GCB well placed to navigate through challenges – Managing Director

GCB Bank has met with its key corporate clients as part of its normal customer-interaction activities dubbed “CEO’s Breakfast Meeting”.

The event also afforded the management of the bank an opportunity to engage them on how to navigate through the current challenging times in a session themed “Thriving in Uncertainty through Partnership and Collaboration”.

Moderated by Professor Noel Tagoe, the meeting brought together clients of the bank across various industries to deliberate on the way forward to navigate the recent developments within the financial sector which has impacted the bank.

The publication of the bank’s Full Year 2022 results revealed that the bank had posted a Loss after tax of GH₵593m among other below-expectation developments apparently brought about by their participation in the Domestic Debt Exchange Programme (DDEP).

The interaction session, therefore, offered an opportunity for the management of the bank to engage their corporate clients and allay their fears as the bank is poised to retain its position as the banking industry leader following improvements in its financial results for Q1 2023.

Speaking at the meeting, Mr Kofi Adomakoh, Managing Director of GCB Bank, admitted that the DDEP, fuelled by rising interest rate, rapid currency depreciation, high debt GDP, high inflation, amongst others, had crippled the entire banking industry with GCB not being exceptional.

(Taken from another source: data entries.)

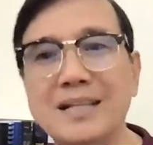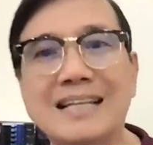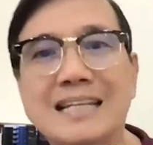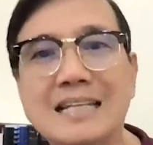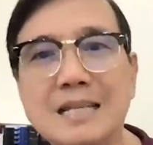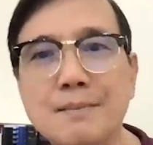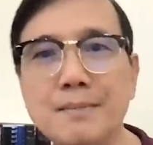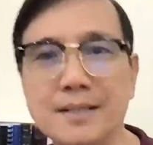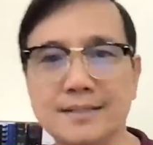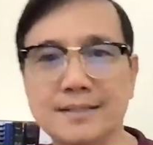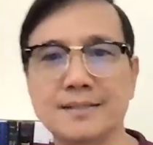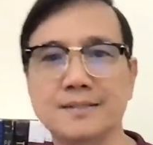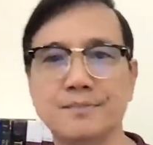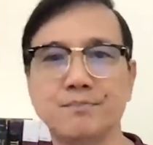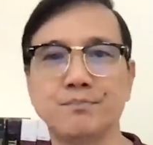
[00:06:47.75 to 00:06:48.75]

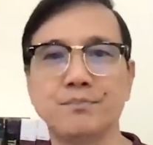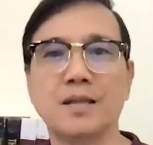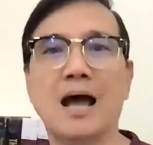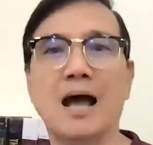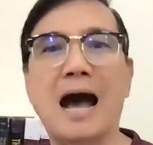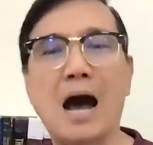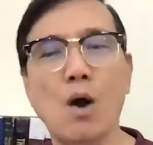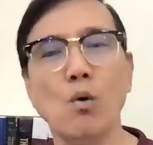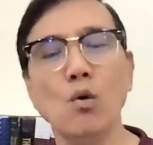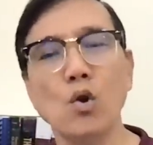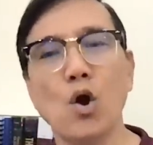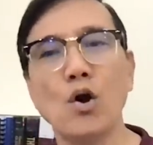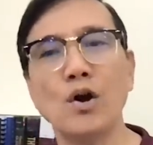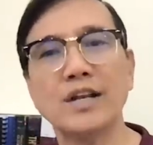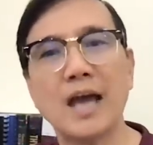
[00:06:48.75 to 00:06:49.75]
limits how
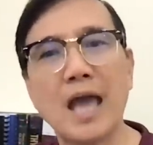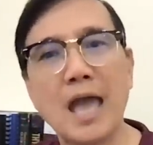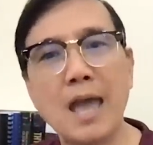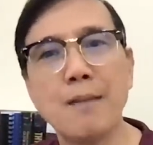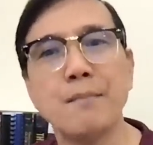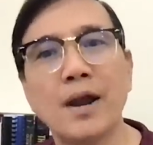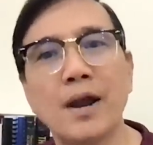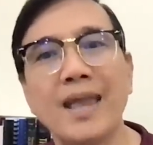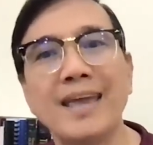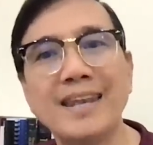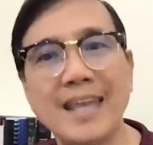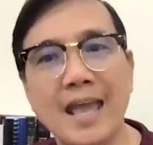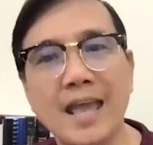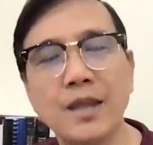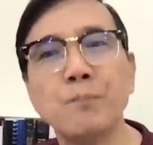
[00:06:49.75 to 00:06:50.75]
long the
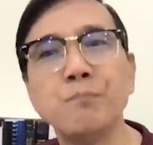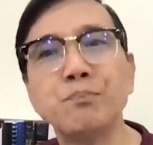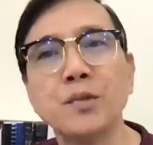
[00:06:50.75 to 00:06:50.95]
mRNA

He said the repercussions from the DDEP have had a direct impact on the bank’s capital, liquidity, revenue and profitability as well as resulting in significant losses in returns to clients and shareholders.

The CEO also used the opportunity to reassure the clients that the bank was well placed to navigate through the challenges as evidenced by the First Quarter 2023 Performance it had recently posted.

He shared some of the key highlights of the current performance, which include the bank’s Capital Adequacy Ratio, in spite of the impact of the DDEP, which stands at 17.6 per cent, and is well above the regulatory threshold of 10 per cent.

Moreover, the bank recorded a significant growth of 27.4 per cent in Non-Funded Income to Revenue as well as an increase in total deposit base of GH₵20.12b within the period.

“This and more showed the bank’s resilience against the current turbulence in the financial sector and how the bank is on the road to recovery,” he said.

Professor Noel Tagoe, on his part, urged banks and businesses to find new ways of doing business.

According to him, “when there is crisis the best option is to remain calm, keep it simple and identify those factors you can control and deal with”.